▶ Work task
Please set down each record exactly as it appears, but leave out any pictures.

▶ Records provided

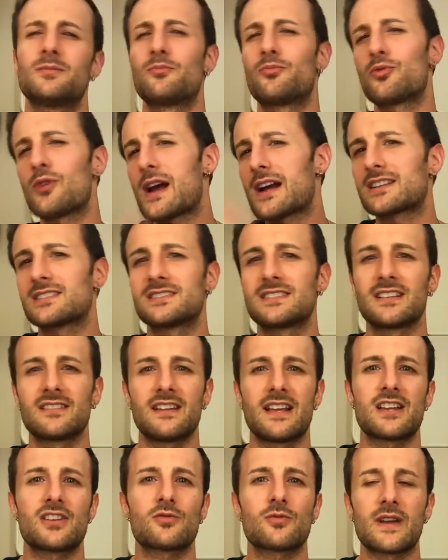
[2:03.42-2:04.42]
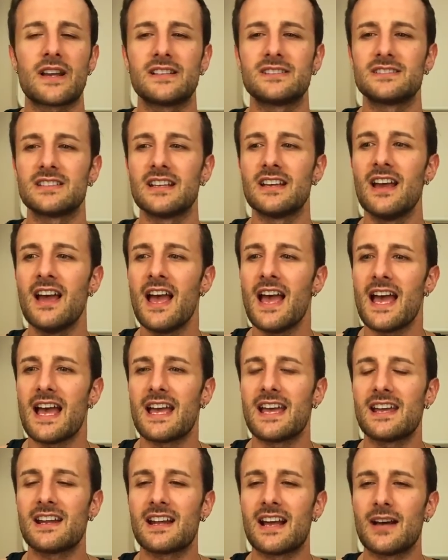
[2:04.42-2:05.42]
and practicing like crazy.
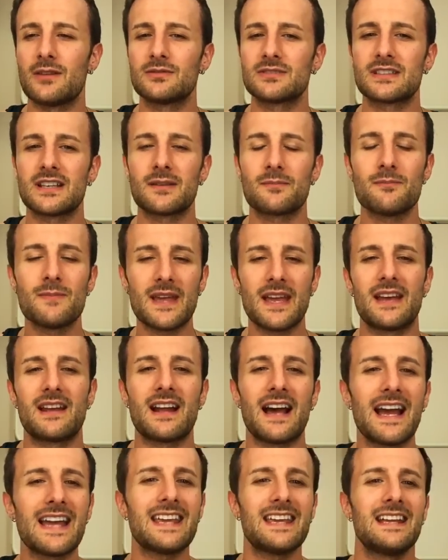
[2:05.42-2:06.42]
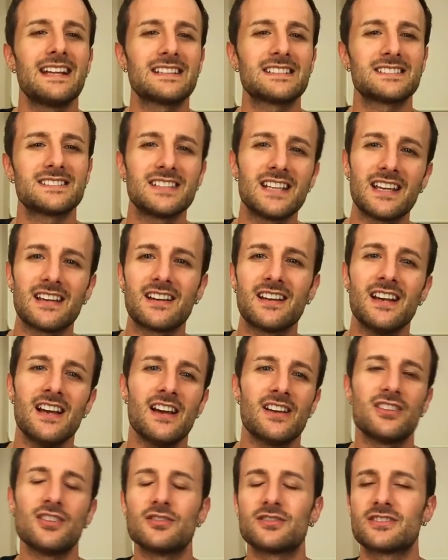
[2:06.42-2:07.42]
And I was like, man, I can't sing,
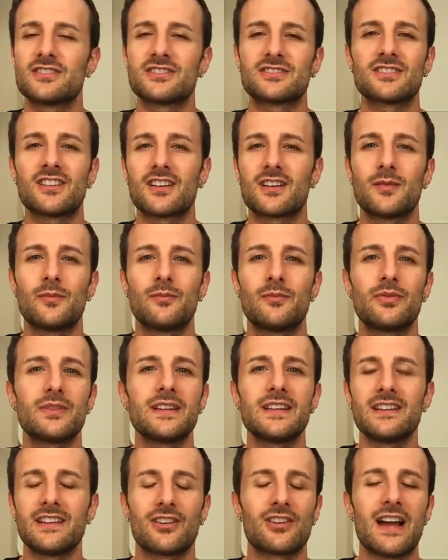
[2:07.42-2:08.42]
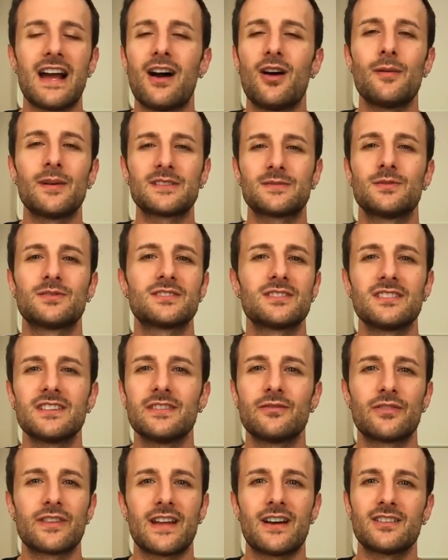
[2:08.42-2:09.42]
you know, the song completely, or How Am I Supposed to
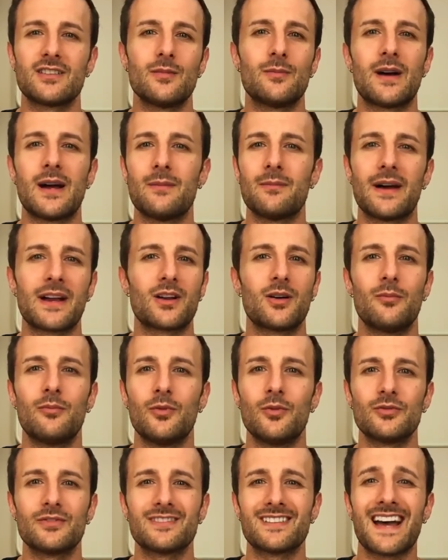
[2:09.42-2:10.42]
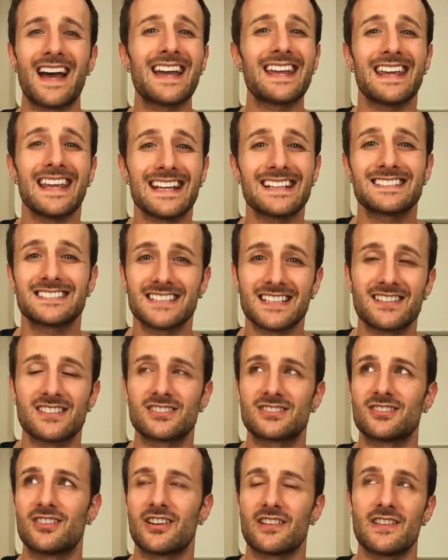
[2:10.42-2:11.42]
Live Without You by Michael Bolton. I can't sing the
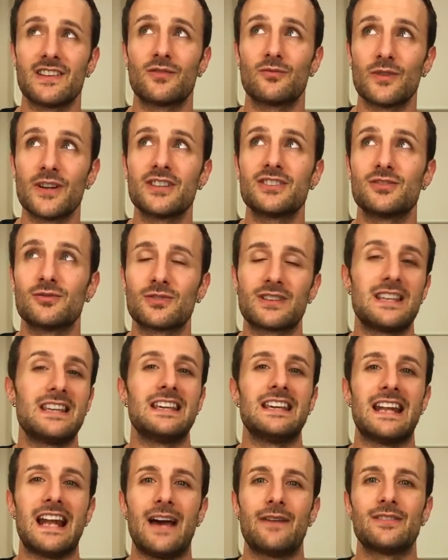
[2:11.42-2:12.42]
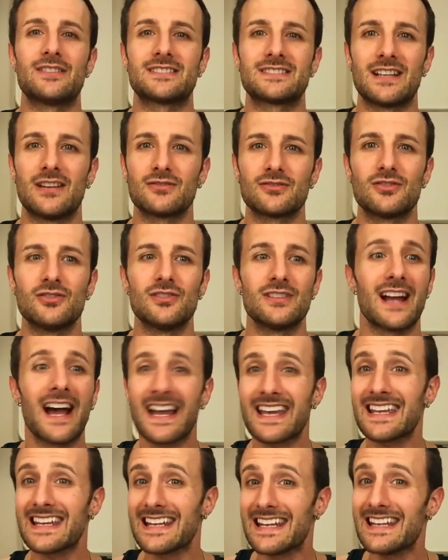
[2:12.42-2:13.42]
song in the original key and have it sound good. I
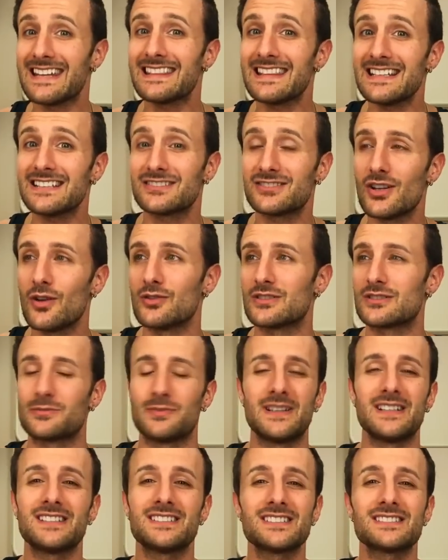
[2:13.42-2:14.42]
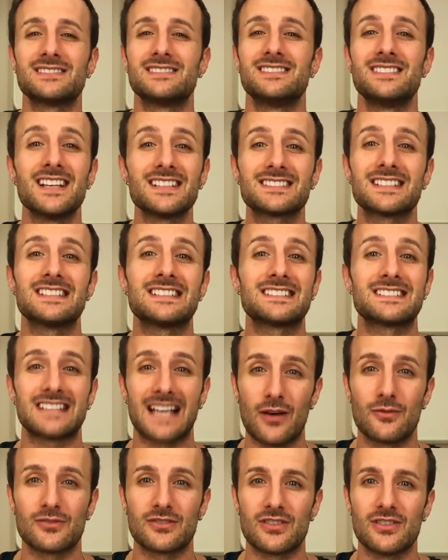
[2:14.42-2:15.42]
can hit these notes, but it just doesn't
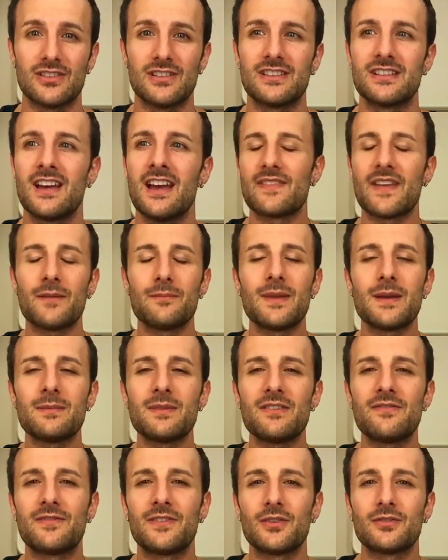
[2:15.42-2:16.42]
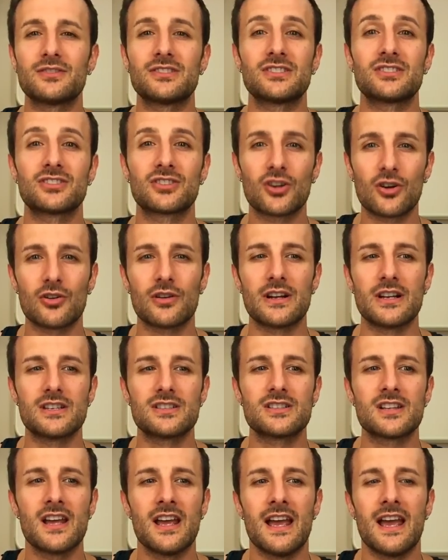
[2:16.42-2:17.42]
sound good. That made me feel discouraged.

▶ Result for this task
[2:03.42-2:04.42]
[2:04.42-2:05.42]
and practicing like crazy.
[2:05.42-2:06.42]
[2:06.42-2:07.42]
And I was like, man, I can't sing,
[2:07.42-2:08.42]
[2:08.42-2:09.42]
you know, the song completely, or How Am I Supposed to
[2:09.42-2:10.42]
[2:10.42-2:11.42]
Live Without You by Michael Bolton. I can't sing the
[2:11.42-2:12.42]
[2:12.42-2:13.42]
song in the original key and have it sound good. I
[2:13.42-2:14.42]
[2:14.42-2:15.42]
can hit these notes, but it just doesn't
[2:15.42-2:16.42]
[2:16.42-2:17.42]
sound good. That made me feel discouraged.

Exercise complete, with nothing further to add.